Conformational dynamics of Hsp90

Hsp90 is an essential molecular chaperone of the cell that modulates the folding, activation, and stability depending on ATP hydrolysis of a plethora of client proteins represented in many types of cancer. Structurally, Hsp90 is a flexible homodimer with each protomer consisting of three highly conserved domains: The amino-terminal domain (NTD), where the ATPase site is located, the middle domain (MD) which is important for ATP hydrolysis and binding of clients, and the carboxyl-terminal domain (CTD) responsible for dimerization of the two monomers, that is essential for the function of the protein. The CTDs of Hsp90 are constitutively dimerized containing a binding site whereupon several co-chaperones bind at different stages of the ATPase cycle and modulate the conformation of Hsp90. I n the absence of nucleotide, the so called open apo-state, the NTDs are not dimerized and their relative positions are disordered, namely their inter-domain distances sample a large space.  With nucleotide bound to the NTD, namely the bound state, the NTDs undergo an internal structure modification that leads to their association, forming a closed conformation.
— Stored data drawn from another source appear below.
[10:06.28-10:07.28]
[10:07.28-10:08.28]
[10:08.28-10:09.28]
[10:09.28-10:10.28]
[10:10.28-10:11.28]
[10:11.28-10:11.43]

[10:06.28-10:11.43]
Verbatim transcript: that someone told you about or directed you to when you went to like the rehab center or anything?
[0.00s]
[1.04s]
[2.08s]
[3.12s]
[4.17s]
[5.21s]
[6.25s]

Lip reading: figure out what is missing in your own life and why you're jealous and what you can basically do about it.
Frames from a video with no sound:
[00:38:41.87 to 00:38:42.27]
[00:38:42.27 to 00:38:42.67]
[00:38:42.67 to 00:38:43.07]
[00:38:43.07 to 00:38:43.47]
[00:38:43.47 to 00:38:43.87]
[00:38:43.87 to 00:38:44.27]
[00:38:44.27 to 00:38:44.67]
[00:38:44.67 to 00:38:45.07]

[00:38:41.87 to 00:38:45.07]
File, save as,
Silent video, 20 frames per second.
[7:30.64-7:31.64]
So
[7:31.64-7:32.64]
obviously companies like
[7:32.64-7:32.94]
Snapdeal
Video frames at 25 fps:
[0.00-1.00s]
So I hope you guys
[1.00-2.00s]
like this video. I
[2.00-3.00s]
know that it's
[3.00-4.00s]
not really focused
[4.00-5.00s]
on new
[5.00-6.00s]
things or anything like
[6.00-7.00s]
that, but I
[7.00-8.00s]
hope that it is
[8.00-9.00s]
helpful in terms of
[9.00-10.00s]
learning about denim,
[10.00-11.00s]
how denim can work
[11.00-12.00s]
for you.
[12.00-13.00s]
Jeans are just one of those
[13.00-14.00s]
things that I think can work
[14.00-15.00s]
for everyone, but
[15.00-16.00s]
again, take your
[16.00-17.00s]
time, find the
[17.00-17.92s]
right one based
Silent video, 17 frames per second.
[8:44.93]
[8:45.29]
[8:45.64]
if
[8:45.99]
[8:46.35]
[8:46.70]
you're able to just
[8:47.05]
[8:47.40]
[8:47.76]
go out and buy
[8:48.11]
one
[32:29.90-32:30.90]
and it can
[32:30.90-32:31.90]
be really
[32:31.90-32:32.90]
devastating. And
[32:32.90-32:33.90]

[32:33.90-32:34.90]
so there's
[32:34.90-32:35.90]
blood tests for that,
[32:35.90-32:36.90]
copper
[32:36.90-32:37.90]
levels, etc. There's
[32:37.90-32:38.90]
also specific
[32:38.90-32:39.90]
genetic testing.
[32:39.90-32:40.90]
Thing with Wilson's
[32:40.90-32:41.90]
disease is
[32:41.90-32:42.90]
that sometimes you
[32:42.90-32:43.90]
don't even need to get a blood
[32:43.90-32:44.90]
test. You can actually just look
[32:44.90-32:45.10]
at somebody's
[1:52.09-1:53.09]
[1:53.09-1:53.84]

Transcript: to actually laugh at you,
The fact that many oncogenic proteins are clients of Hsp90, in combination with the high natural abundance of Hsp90 in the cell (1-2% of the cytosol, 10-150 μΜ), turned Hsp90 into a prime target for cancer treatment and has led to intensive investigation of Hsp90 inhibitors as cancer therapeutics. We are performing DEER distance measurements using non-conventional labeling schemes, including Gd(III), Mn(II) and nitroxides and their combinations, along with ENDOR experiments, to track the conformational changes of Hsp90 during the hydrolysis process in the presence of various co-chaperons and inhibitors. Initial studies are in vitro, to be followed by in-cell measurements.